I got some funny comments at last night's LEANZ section 36 debate, along the lines that I'd suddenly gone weird and soft about competition law enforcement.
Haven't I been banging on about more effective legislation to patrol abuse of market power? About how competition authorities may be getting too lenient on mergers? On throwing the book at criminal hard core cartels?
I tracked down where people had got the idea from. This:
So you can see why people would look at this and think at first glance that the headline represented my view.
It doesn't. Never has. Never will.
The headline is actually the headline from a recent post, 'Is no competition policy the best competition policy?', on Paul Walker's Anti-Dismal blog.
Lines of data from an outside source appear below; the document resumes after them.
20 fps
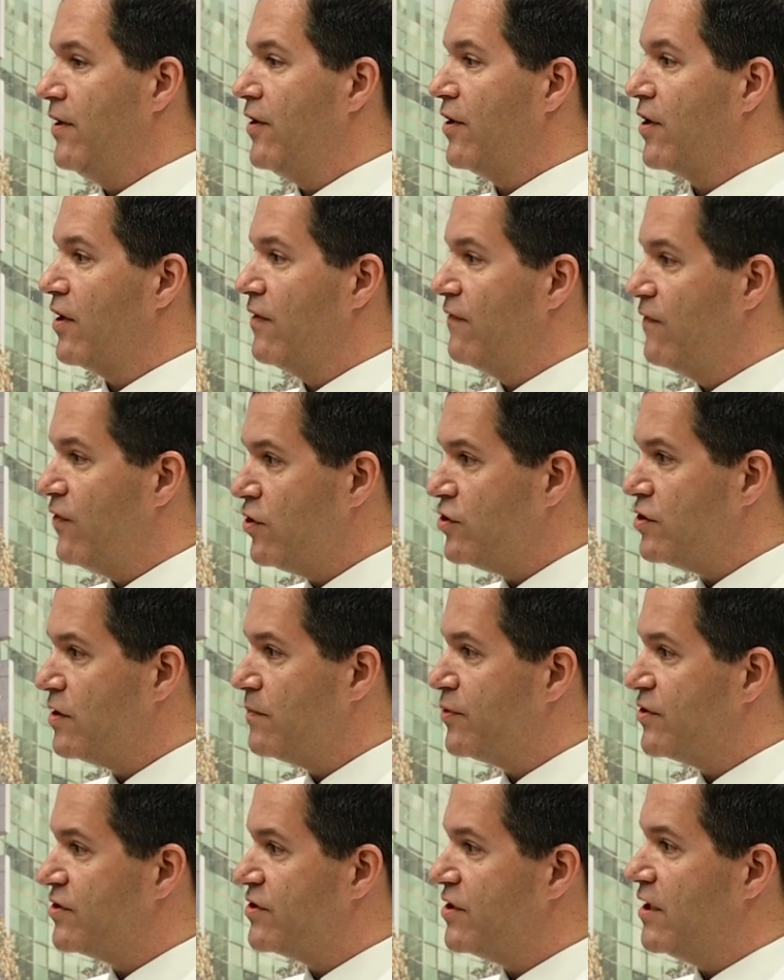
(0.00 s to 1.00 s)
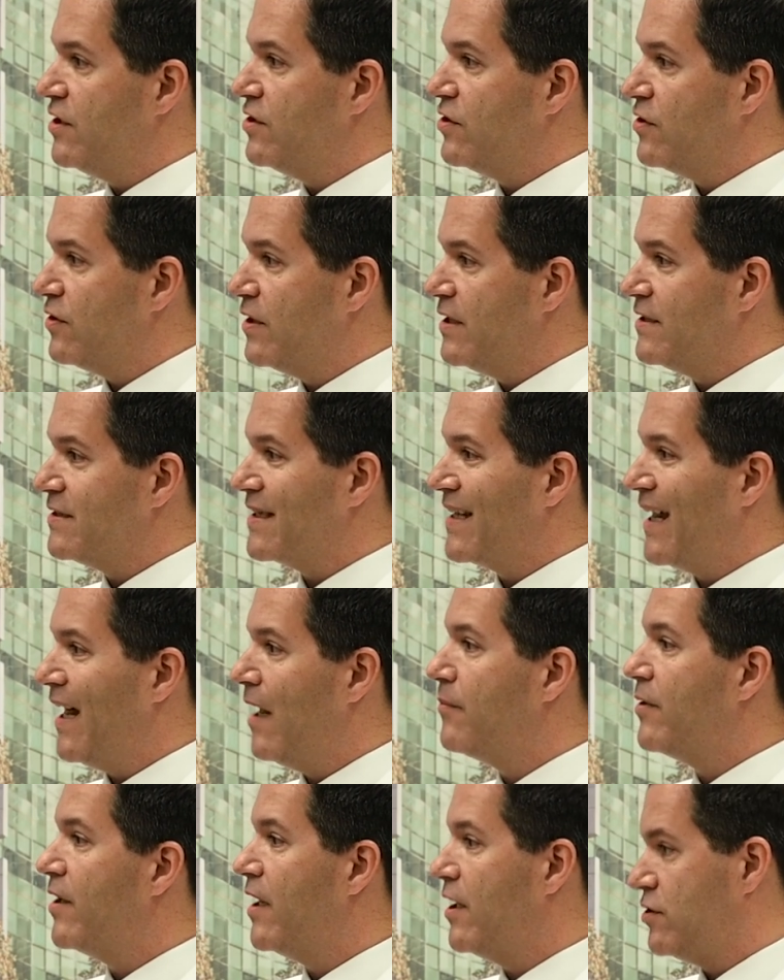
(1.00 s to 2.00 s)
The convergent procedure is a
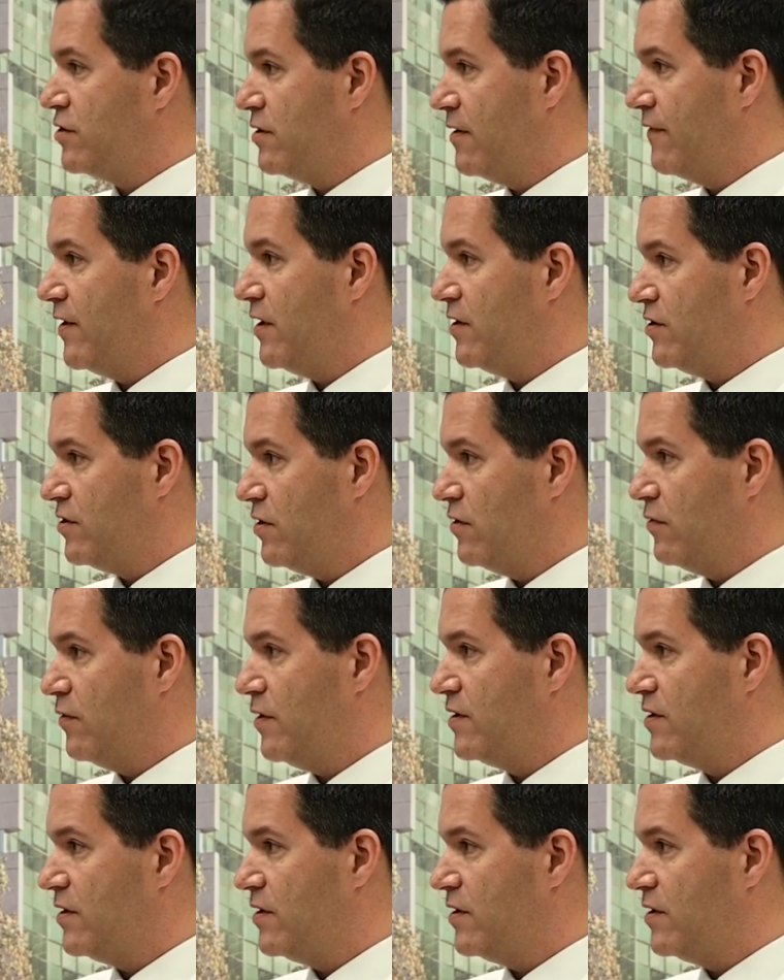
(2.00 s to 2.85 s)
combination of these two.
The headline is his. I'm only in the first paragraph because Paul started his piece with a reference to a post I did about getting the best out of competition agency economists, and went on from there with his own views about the desirability or otherwise (mainly otherwise) of competition law.
As for Paul's arguments? Nah (mostly). The odd point has some validity - yes, overzealous competition enforcement could interfere with the very competition it's meant to promote, which is (for example) one of the reasons people point to the potential "chilling effects" of the likes of section 36 of our Commerce Act on big companies' willingness to be tough competitors.
But for the most part it's off beam. You don't want mergers leading to very large firms wielding monopoly power (giving less, charging more). You don't want cartels forming, persisting, or going unpunished when rumbled: they're a rort and a distortion, and in the worst cases akin to fraud. You don't want the competitive auction process sidelined by bid rigging. You don't want companies carving up markets into exclusive sales territories. You don't want big companies foreclosing the opportunity for new entrants to compete. And to make all that happen, you need effective competition law and enforcement. No hanging judges, no slaps with a wet bus ticket, but good middle of the road rules, effectively monitored.
Right. That clear enough for everyone? Jolly good.